When I didn’t respond, Kaitlin added, “I remember she didn’t listen to you.” She hesitated, not voicing what I’d feared. That Mom knew she wasn’t coming back.
“My mother . . . she didn’t. She wasn’t trying to hurt me. She just only knew one way to live her life.”
“I get that. I do. And even though I was pissed at her for years for putting you in that position, I still admire her. Because she lived her life, you know.”
“Unlike me, is that it?”
“Your words.” Kaitlin picked up her beer. “Why did you come back? Why are you here?”
“Good question.” I grabbed my purse and shoved my feet into the flip-flops.
“Running again?”
“Best of luck. I really hope you make all this work. The surfing is something special.”
“Where are you going?”
“Back to the house in Southern Shores. The auctioneer will be there tomorrow. I want to get the house on the market as soon as possible. And get on with my life.”
“In a cubicle?”
“What do you care?” I shouted. “It’s my choice.”
Her jaw hardened. “I’ll pay you back.”
“Okay. Pay me back when you can. The office job pays well, and I don’t need the money.”
“What’s going on with you?”
Everything. Nothing felt right. I was drowning. “Overwhelmed. Disappointed in myself.”
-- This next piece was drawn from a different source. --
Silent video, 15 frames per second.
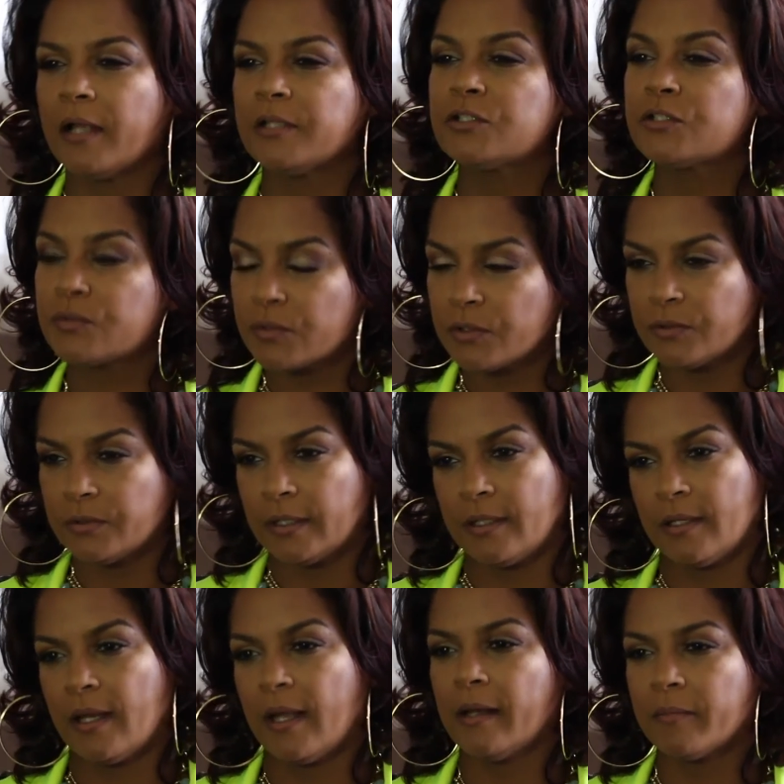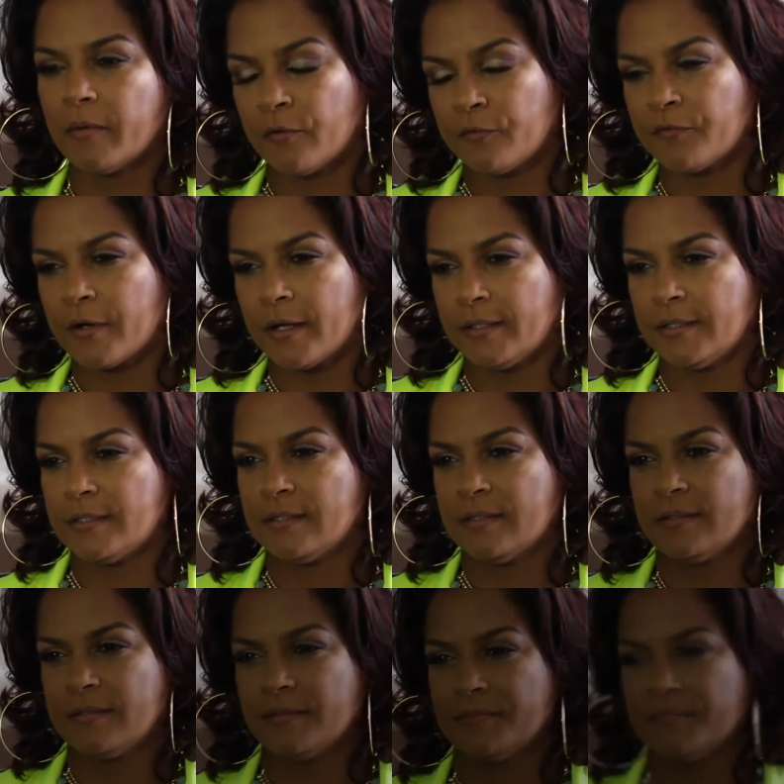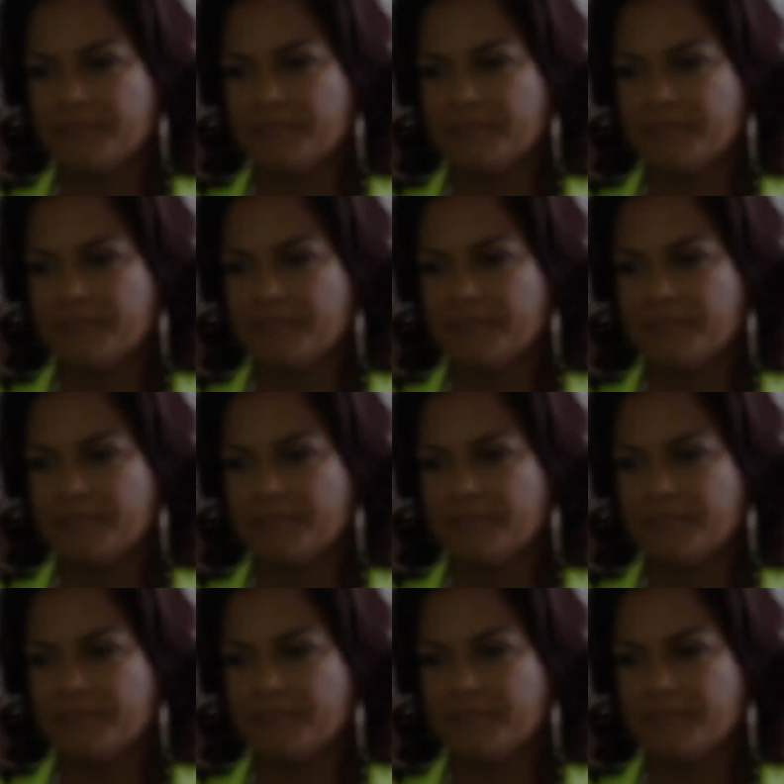I truly am her friend.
Instead of sympathy, I saw steely resolve. “What are you going to do about it?”
No pity party or soft landing from Kaitlin. It was up to me. “I’m calling Nathan. Time to dive the Oceanus.”
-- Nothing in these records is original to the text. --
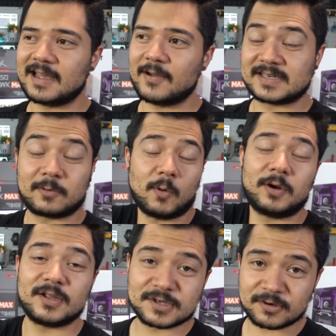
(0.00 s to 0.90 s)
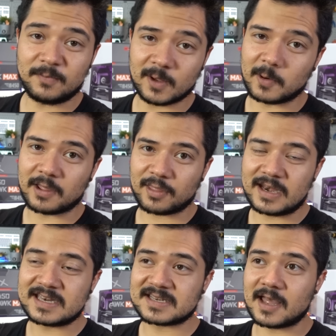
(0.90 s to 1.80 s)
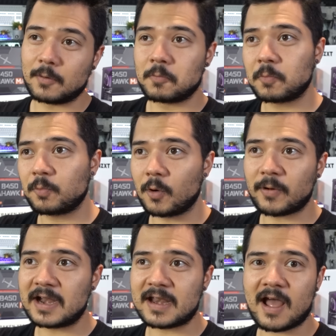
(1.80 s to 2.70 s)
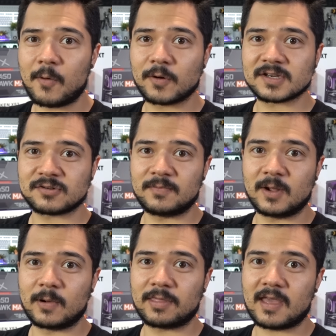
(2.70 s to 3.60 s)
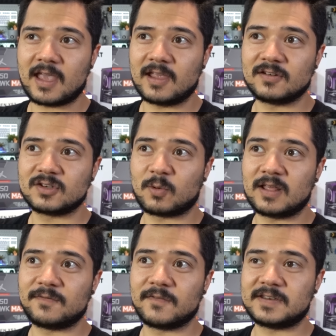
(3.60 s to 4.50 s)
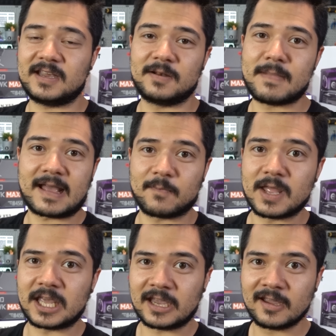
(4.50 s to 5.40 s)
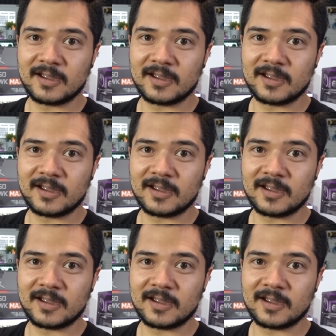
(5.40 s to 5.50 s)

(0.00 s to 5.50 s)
uh, I was like, well, what are you streaming with? And he said, well, right now we're streaming with a 2015 Mac Mini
Kaitlin blinked. “I wasn’t quite expecting that. You don’t have to do anything that extreme. Dive in a pool, walk along the beach, swim in the surf. You don’t have to go to DEFCON ten.”
Living in a military town had taught me a few things. “One.”
“One, what?”
“One is the highest level. Five is the lowest.”
She shook her head. “You get my point.”
The muscles in my chest constricted. But I couldn’t express my feelings out loud. And as Mom used to say, Once you speak words, their power grows.
“I get it. And I’m diving that damn wreck.”